Task statement: Below are some entries. Repeat exactly the lines from the one with "[0:00.00-0:01.00]" through the one with "Lip reading: and", and only those.

Records to use:
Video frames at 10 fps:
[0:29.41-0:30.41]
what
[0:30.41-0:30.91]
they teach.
---
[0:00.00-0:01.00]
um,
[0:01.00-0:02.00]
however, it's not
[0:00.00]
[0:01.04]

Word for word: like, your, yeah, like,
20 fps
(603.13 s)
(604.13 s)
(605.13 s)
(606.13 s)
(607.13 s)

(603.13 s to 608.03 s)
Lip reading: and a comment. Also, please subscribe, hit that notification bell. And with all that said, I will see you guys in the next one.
---
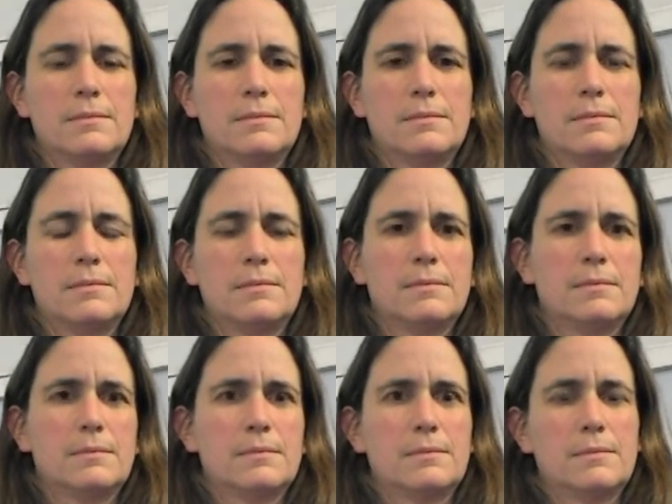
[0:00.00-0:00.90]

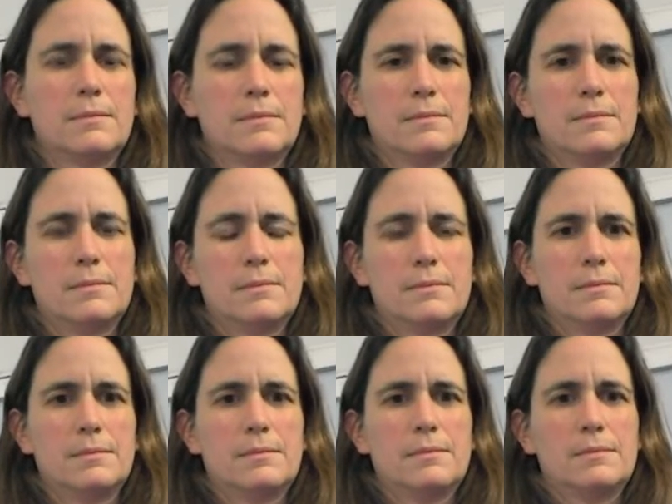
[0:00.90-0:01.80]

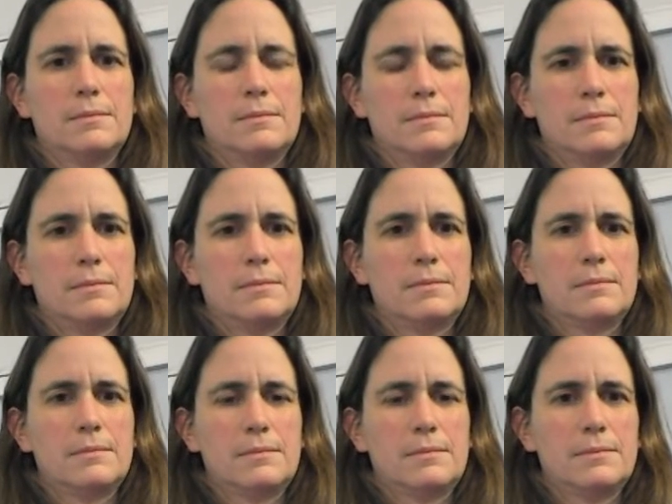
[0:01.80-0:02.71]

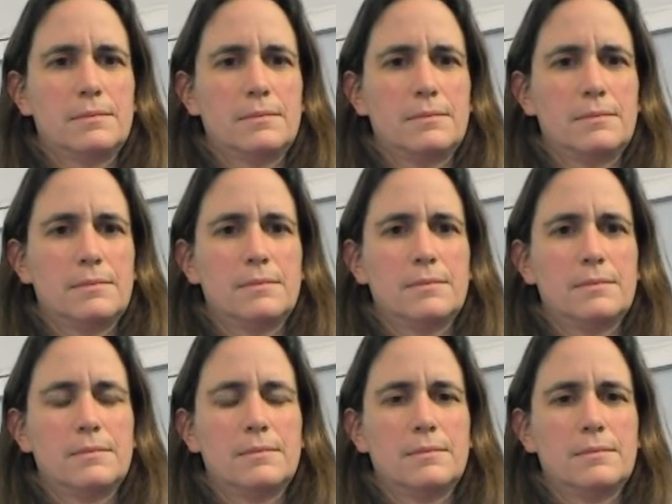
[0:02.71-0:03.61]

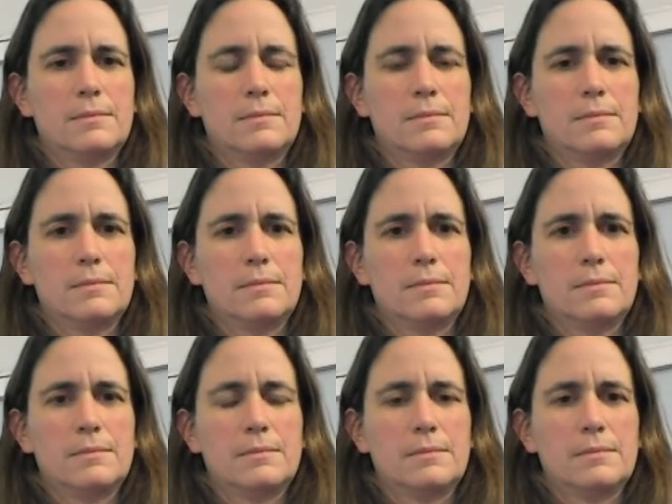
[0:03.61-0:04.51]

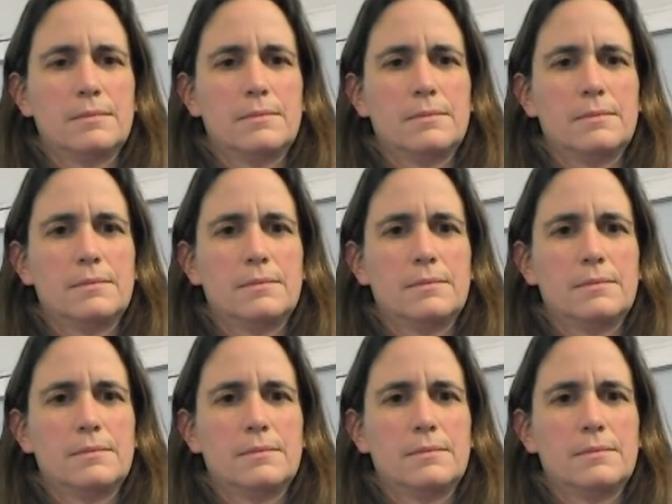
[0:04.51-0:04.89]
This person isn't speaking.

Output:
[0:00.00-0:01.00]
um,
[0:01.00-0:02.00]
however, it's not
[0:00.00]
[0:01.04]

Word for word: like, your, yeah, like,
20 fps
(603.13 s)
(604.13 s)
(605.13 s)
(606.13 s)
(607.13 s)

(603.13 s to 608.03 s)
Lip reading: and a comment. Also, please subscribe, hit that notification bell. And with all that said, I will see you guys in the next one.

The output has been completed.